Nesta noite gelada tal qual lápide, envio mais este texto lindo, maravilhoso , em forma de carta; ah se o Artaud fosse vivo e estive aqui perto, eu deixaria meu lado feminino predominar:

Carta aos Reitores das
Universidades Européias
Antonin Artaud

Senhor Reitor

Na estreita cisterna que chamais "Pensamento" os raios do espirito apodrecem como montes de palhas.

Basta de jogos de palavras, de artifícios de sintaxe, de malabarismos formais; precisamos encontrar - agora - a grande Lei do coração, a Lei que não seja uma Lei, uma prisão, senão um guia para o espirito perdido em seu próprio labirinto. Alem daquilo que a ciência jamais poderá alcançar, ali onde os raios da razão se quebram contra as nuvens, esse labirinto existe, núcleo para o qual convergem todas as forcas do ser, as ultimas nervuras do Espirito. Nesse dédalo de muralhas movediças e sempre transladadas, fora de todas as forcas conhecidas de pensamento, nosso Espirito se agita, espreitando seus mais secretos e espontâneos movimentos, esses que tem um caráter de revelação, esse ar de vindo de outras partes, de caído do céu.
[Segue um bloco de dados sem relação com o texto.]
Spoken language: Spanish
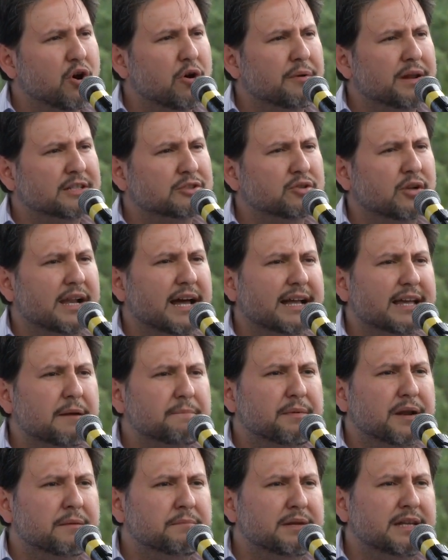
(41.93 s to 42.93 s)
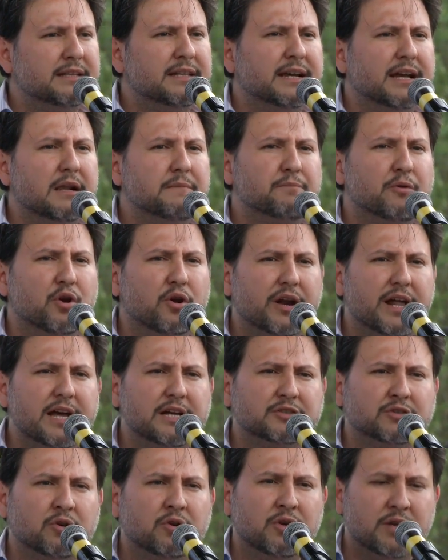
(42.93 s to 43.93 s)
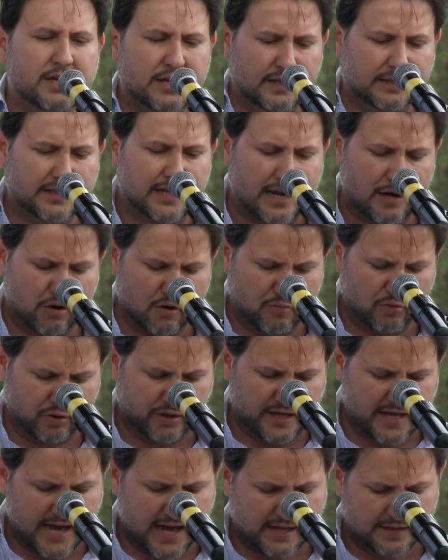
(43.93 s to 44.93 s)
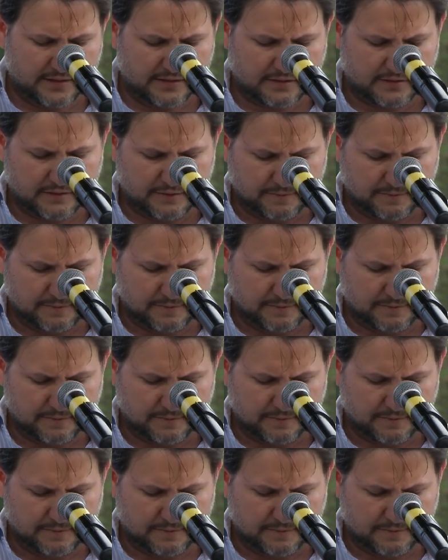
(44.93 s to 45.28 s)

obras son las que permiten el progreso de las comunidades.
Porem a raça dos profetas esta extinta. A Europa se cristaliza, se mumifica lentamente dentro das ataduras de suas fronteiras, de suas fabricas, de seus tribunais, de suas Universidades. O Espirito "gelado" range entre as laminas minerais que o oprimem. E a culpa è de vossos sistemas embolorados, de vossa lógica de dois- e - dois - são - quatro; a culpa è vossa, Reitores, apanhados na rede de silogismos. Fabricais engenheiros, magistrados, médicos a quem escapam os verdadeiros mistérios do corpo, as leis cósmicas do ser< falsos sábios, cegos para o alem, filósofos que pretendem reconstruir o Espirito. O menor ato de criação espontânea constitui um mundo mais complexo e mais revelador que qualquer sistema metafísico.

Deixa-nos, pois, Senhores< sois tão somente usurpadores. Com que direito pretendeis canalizar a inteligência e dar diplomas de Espirito?

Nada sabeis do Espirito, ignorai suas mais ocultas e essências ramificações, essas pegadas fosseis, tão próximas de nossas próprias origens, esses rastros que às vezes logramos localizar nos jazigos mais escuros de nosso cérebro.

Em nome de vossa própria lógica, vos dizemos: a vida empesta, senhores. Contemplai por um instante vossos rostos, e considerai vossos produtos. Através das peneiras de vossos diplomas, passa uma juventude cansada, perdida. Sois a praga de um mundo, Senhores, e boa sorte para esse mundo, mas que pelo menos não se acredite à testa da humanidade.

ARTAUD, Antonin. Cartas aos Poderes. Porto Alegre: Editorial Villa
Martha, 1979. (Coleção Surrealistas - Vol. 1)

Cesar Cardoso disse...

Taí uma coisa que eu deveria fazer há algum tempo mas não faço: mudar para um lugar maior. Talvez porque fazer obra e ficar planejando espaço não sejam minhas atividades prediletas...

\o/ disse...

ei Roger! mandou bem hein rsss! adorei os textos.

E Cesar, já que vc nao gosta de planejar espaços e fazer obras, contrate alguem hehehe bjsss

Fernanda disse...

Soll, amiga, dê o passo do tamanho que quiser, se suas pernas não aguentarem, empresto as minhas e a gente pula este funil.

\o/ disse...

que bom Fê, solidariedade é tudo nessa vida! bjs rsss

Anônimo disse...

Soll, vá longe porque o mundo é do tamanho que a gente o vê. Eu detesto gente que pensa pequeno. E vou te contar, estou prestes a dar saltos também. Chega de paralisias!